## Task instructions
This task calls for every entry below to be repeated exactly, without the pictures.

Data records
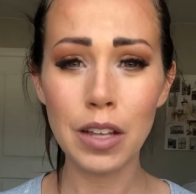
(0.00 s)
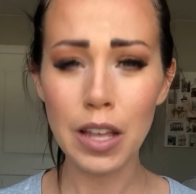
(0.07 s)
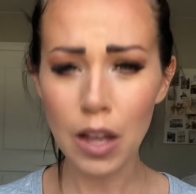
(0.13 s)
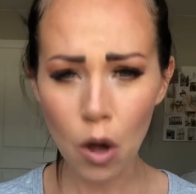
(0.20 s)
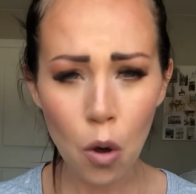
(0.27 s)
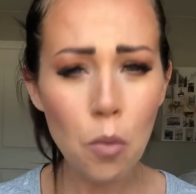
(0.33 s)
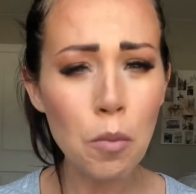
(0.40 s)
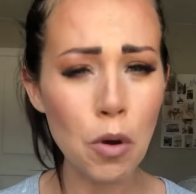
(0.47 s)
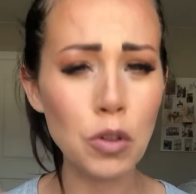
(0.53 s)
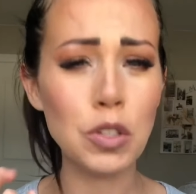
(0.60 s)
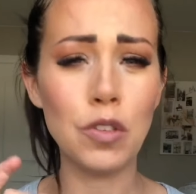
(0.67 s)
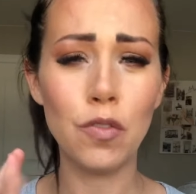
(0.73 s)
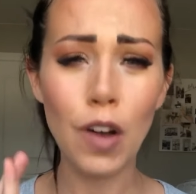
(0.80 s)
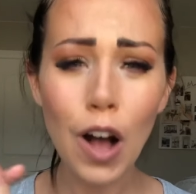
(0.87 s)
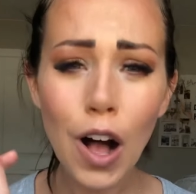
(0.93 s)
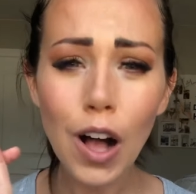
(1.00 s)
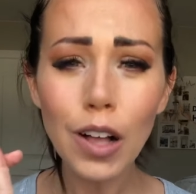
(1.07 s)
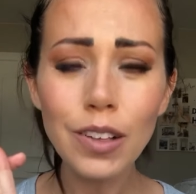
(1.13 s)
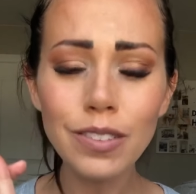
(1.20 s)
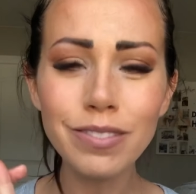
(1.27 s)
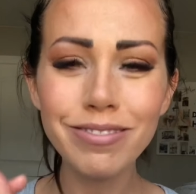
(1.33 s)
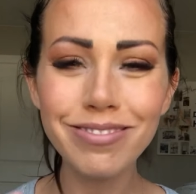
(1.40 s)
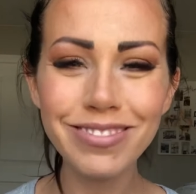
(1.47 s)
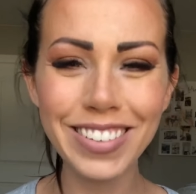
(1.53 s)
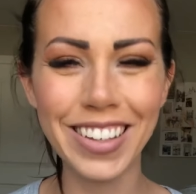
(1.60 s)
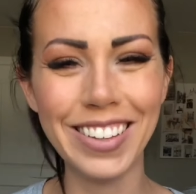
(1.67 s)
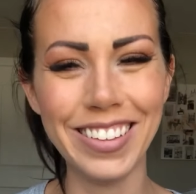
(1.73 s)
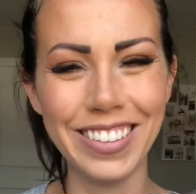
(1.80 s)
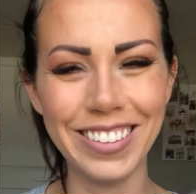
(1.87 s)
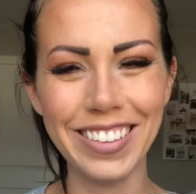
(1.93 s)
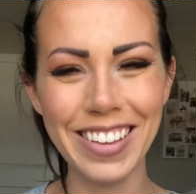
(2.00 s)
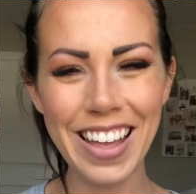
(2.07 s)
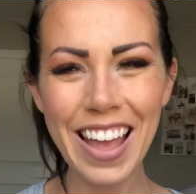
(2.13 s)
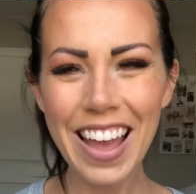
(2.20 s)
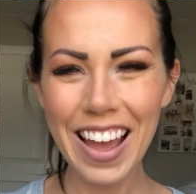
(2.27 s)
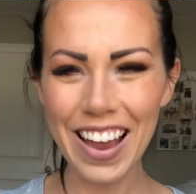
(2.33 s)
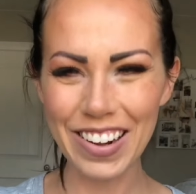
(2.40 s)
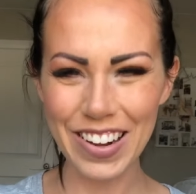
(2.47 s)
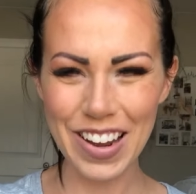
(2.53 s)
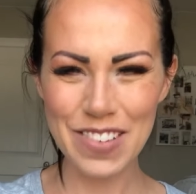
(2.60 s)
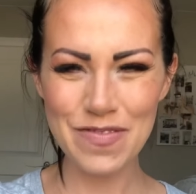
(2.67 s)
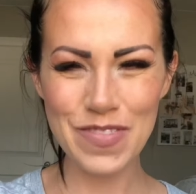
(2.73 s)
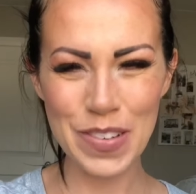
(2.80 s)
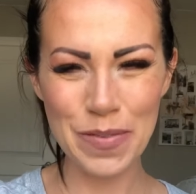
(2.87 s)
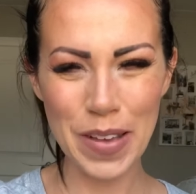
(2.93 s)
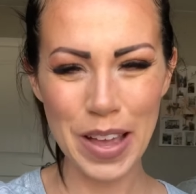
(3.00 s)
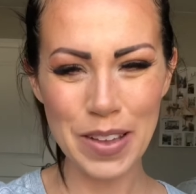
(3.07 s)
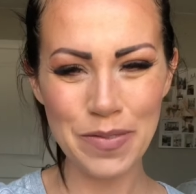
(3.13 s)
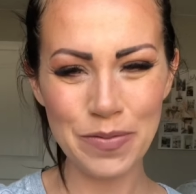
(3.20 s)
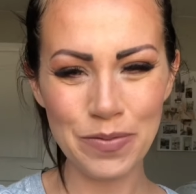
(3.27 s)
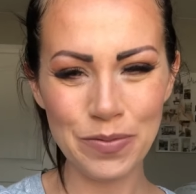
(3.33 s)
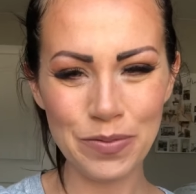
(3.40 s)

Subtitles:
almost fall. All right, bye-bye.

## Task output
(0.00 s)
(0.07 s)
(0.13 s)
(0.20 s)
(0.27 s)
(0.33 s)
(0.40 s)
(0.47 s)
(0.53 s)
(0.60 s)
(0.67 s)
(0.73 s)
(0.80 s)
(0.87 s)
(0.93 s)
(1.00 s)
(1.07 s)
(1.13 s)
(1.20 s)
(1.27 s)
(1.33 s)
(1.40 s)
(1.47 s)
(1.53 s)
(1.60 s)
(1.67 s)
(1.73 s)
(1.80 s)
(1.87 s)
(1.93 s)
(2.00 s)
(2.07 s)
(2.13 s)
(2.20 s)
(2.27 s)
(2.33 s)
(2.40 s)
(2.47 s)
(2.53 s)
(2.60 s)
(2.67 s)
(2.73 s)
(2.80 s)
(2.87 s)
(2.93 s)
(3.00 s)
(3.07 s)
(3.13 s)
(3.20 s)
(3.27 s)
(3.33 s)
(3.40 s)

Subtitles:
almost fall. All right, bye-bye.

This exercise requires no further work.